Records from a dataset:
-*-*-
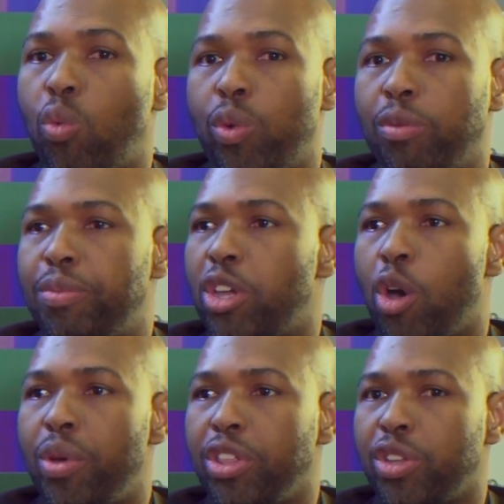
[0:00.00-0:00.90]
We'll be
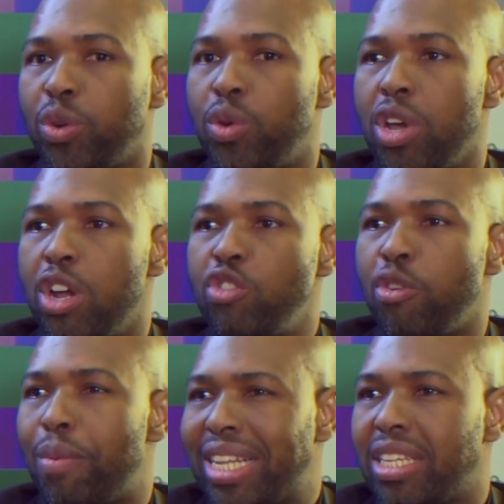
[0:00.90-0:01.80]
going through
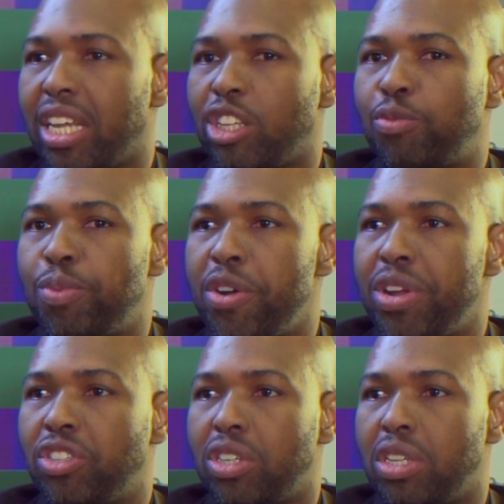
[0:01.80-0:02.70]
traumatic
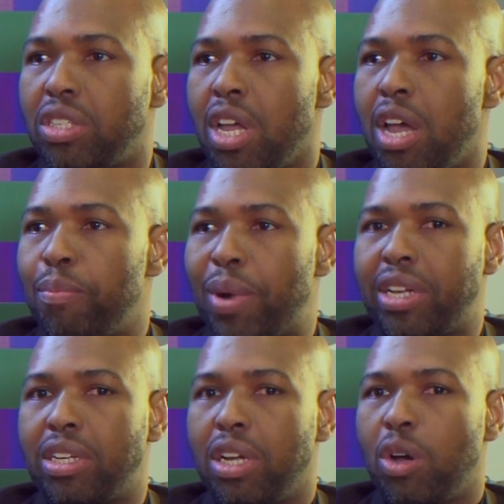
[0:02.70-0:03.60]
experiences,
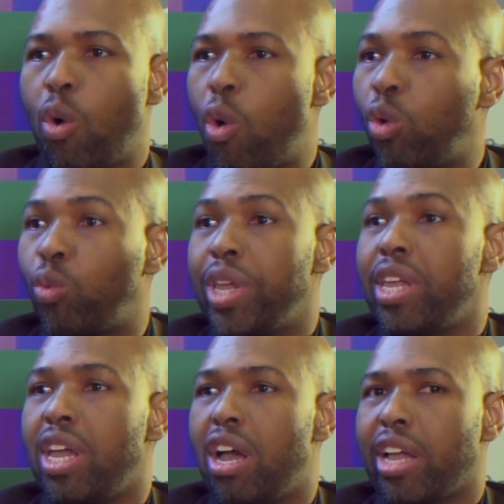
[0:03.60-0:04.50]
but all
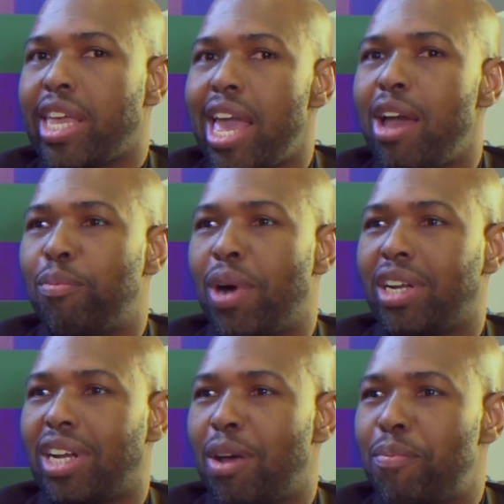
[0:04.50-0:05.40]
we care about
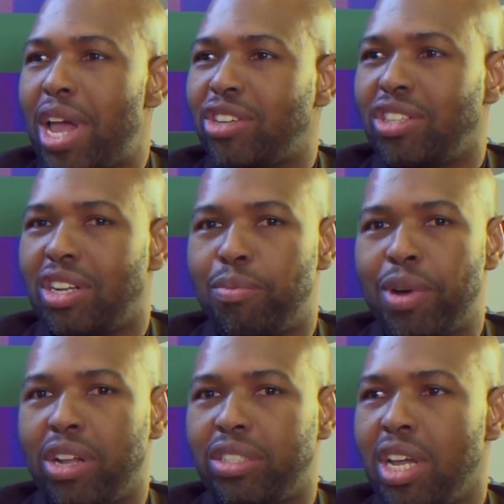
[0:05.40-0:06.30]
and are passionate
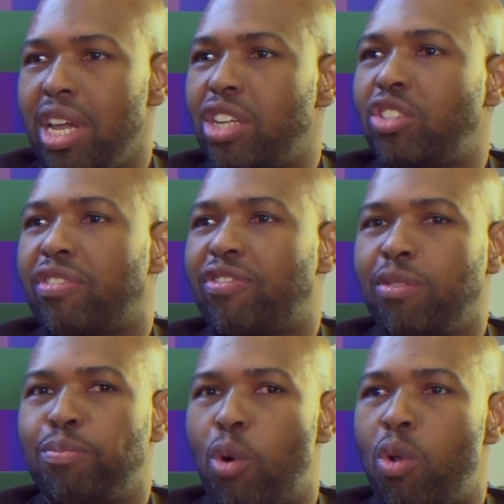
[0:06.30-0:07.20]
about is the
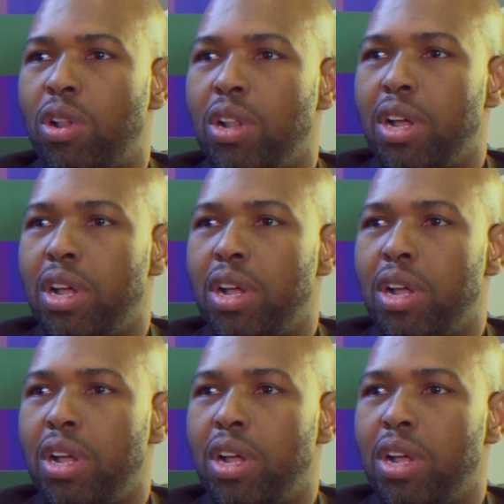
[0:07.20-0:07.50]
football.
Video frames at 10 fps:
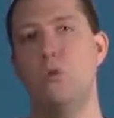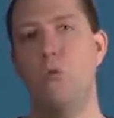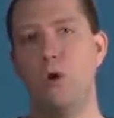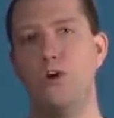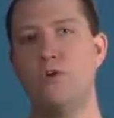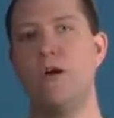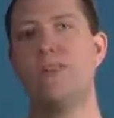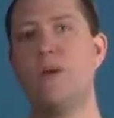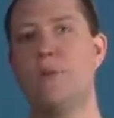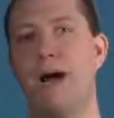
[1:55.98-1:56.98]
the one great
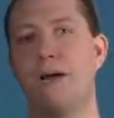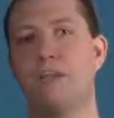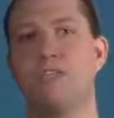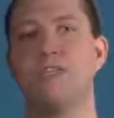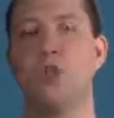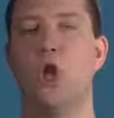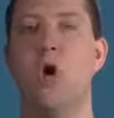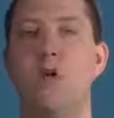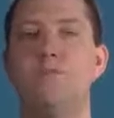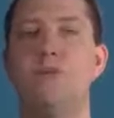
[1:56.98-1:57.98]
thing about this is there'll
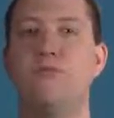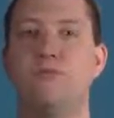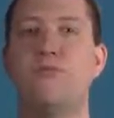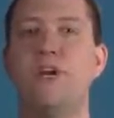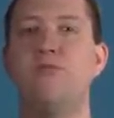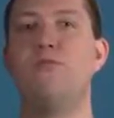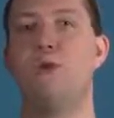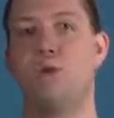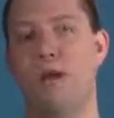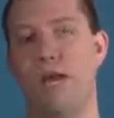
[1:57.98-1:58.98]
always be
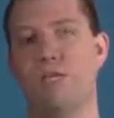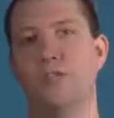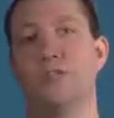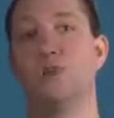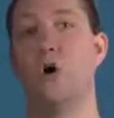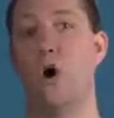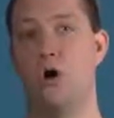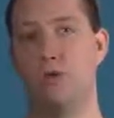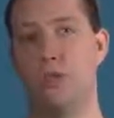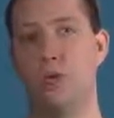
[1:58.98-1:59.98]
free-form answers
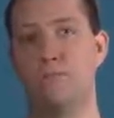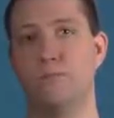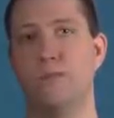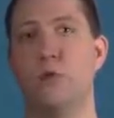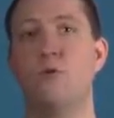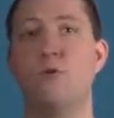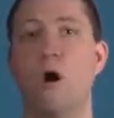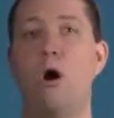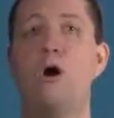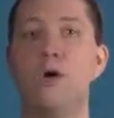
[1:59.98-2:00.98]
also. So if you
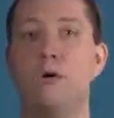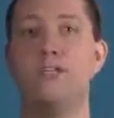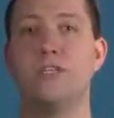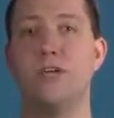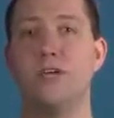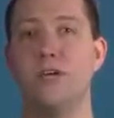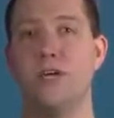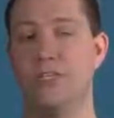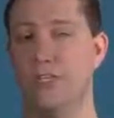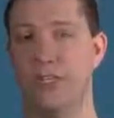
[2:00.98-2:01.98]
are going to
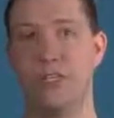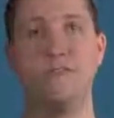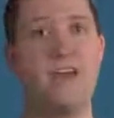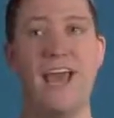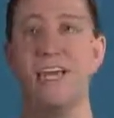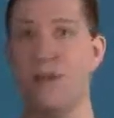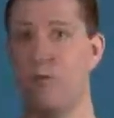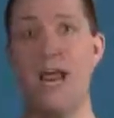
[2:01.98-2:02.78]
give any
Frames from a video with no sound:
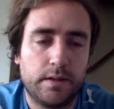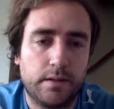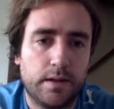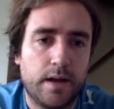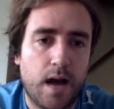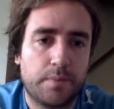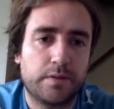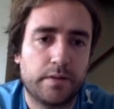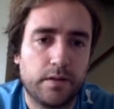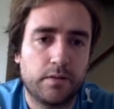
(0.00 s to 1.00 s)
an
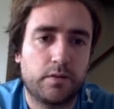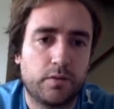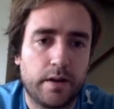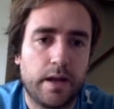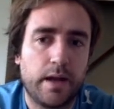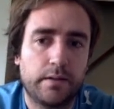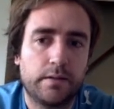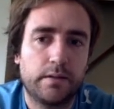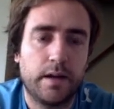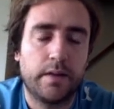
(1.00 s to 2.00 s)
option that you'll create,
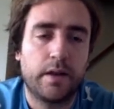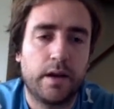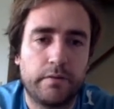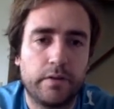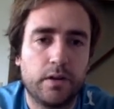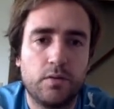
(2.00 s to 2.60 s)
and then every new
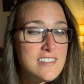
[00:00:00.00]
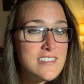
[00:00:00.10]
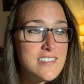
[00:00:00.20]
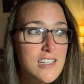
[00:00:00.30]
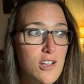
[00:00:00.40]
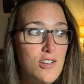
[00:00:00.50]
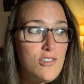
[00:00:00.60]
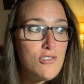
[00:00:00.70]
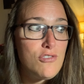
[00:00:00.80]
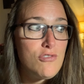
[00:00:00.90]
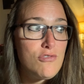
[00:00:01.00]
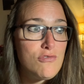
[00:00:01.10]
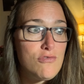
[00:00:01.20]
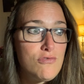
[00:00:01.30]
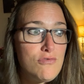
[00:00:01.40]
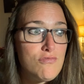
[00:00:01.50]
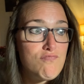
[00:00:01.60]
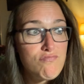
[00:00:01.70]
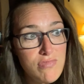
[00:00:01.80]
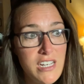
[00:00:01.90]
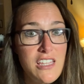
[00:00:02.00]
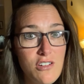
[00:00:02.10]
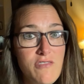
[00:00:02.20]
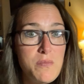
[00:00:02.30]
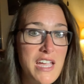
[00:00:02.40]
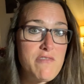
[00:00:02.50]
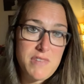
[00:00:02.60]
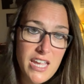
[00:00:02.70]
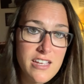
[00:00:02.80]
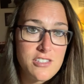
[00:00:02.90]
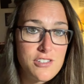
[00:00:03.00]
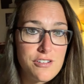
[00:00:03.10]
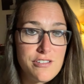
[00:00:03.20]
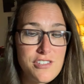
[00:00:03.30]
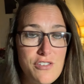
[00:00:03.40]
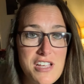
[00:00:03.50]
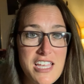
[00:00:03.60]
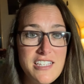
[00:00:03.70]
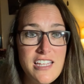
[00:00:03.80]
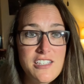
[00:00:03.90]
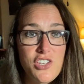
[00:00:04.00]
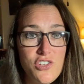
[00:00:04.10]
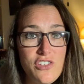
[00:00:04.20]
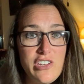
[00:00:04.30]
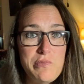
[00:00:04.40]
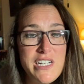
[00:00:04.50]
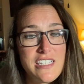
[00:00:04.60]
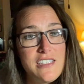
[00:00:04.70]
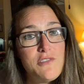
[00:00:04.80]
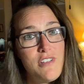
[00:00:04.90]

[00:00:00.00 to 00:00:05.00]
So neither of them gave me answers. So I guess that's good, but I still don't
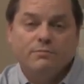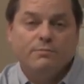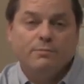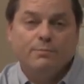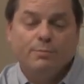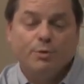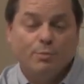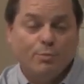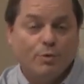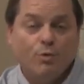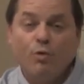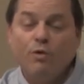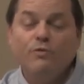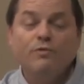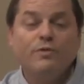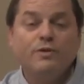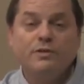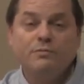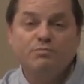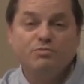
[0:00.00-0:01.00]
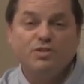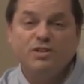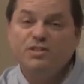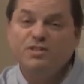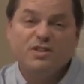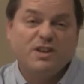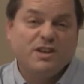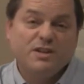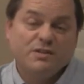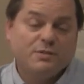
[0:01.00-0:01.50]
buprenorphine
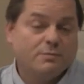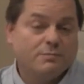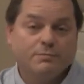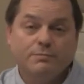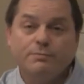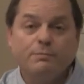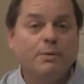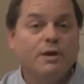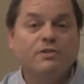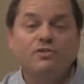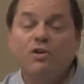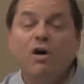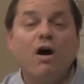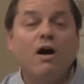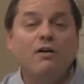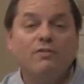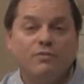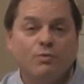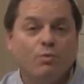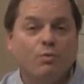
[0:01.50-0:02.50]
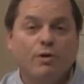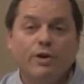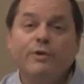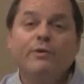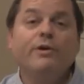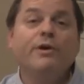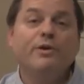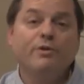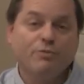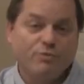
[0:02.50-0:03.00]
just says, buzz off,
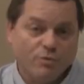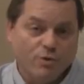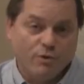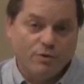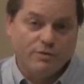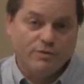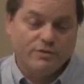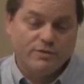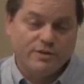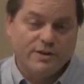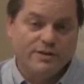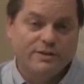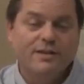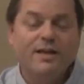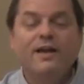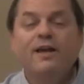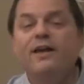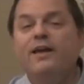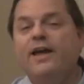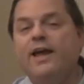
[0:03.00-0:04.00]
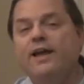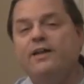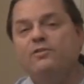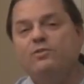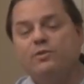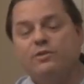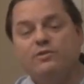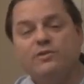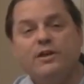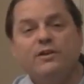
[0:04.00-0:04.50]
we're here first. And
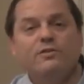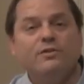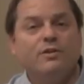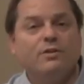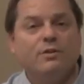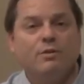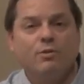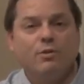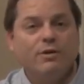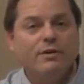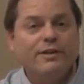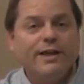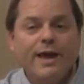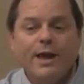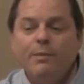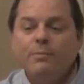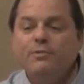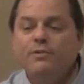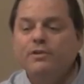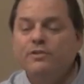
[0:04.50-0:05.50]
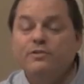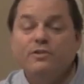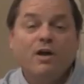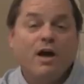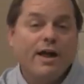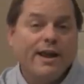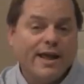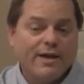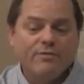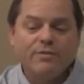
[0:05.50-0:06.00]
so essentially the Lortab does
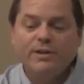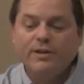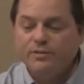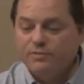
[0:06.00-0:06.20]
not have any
-*-*-
What you write out is the stretch of entries from the line containing "[00:00:00.40]" to the line containing "[00:00:03.00]", word for word, with both end lines and no pictures.

YOUR RESPONSE:
[00:00:00.40]
[00:00:00.50]
[00:00:00.60]
[00:00:00.70]
[00:00:00.80]
[00:00:00.90]
[00:00:01.00]
[00:00:01.10]
[00:00:01.20]
[00:00:01.30]
[00:00:01.40]
[00:00:01.50]
[00:00:01.60]
[00:00:01.70]
[00:00:01.80]
[00:00:01.90]
[00:00:02.00]
[00:00:02.10]
[00:00:02.20]
[00:00:02.30]
[00:00:02.40]
[00:00:02.50]
[00:00:02.60]
[00:00:02.70]
[00:00:02.80]
[00:00:02.90]
[00:00:03.00]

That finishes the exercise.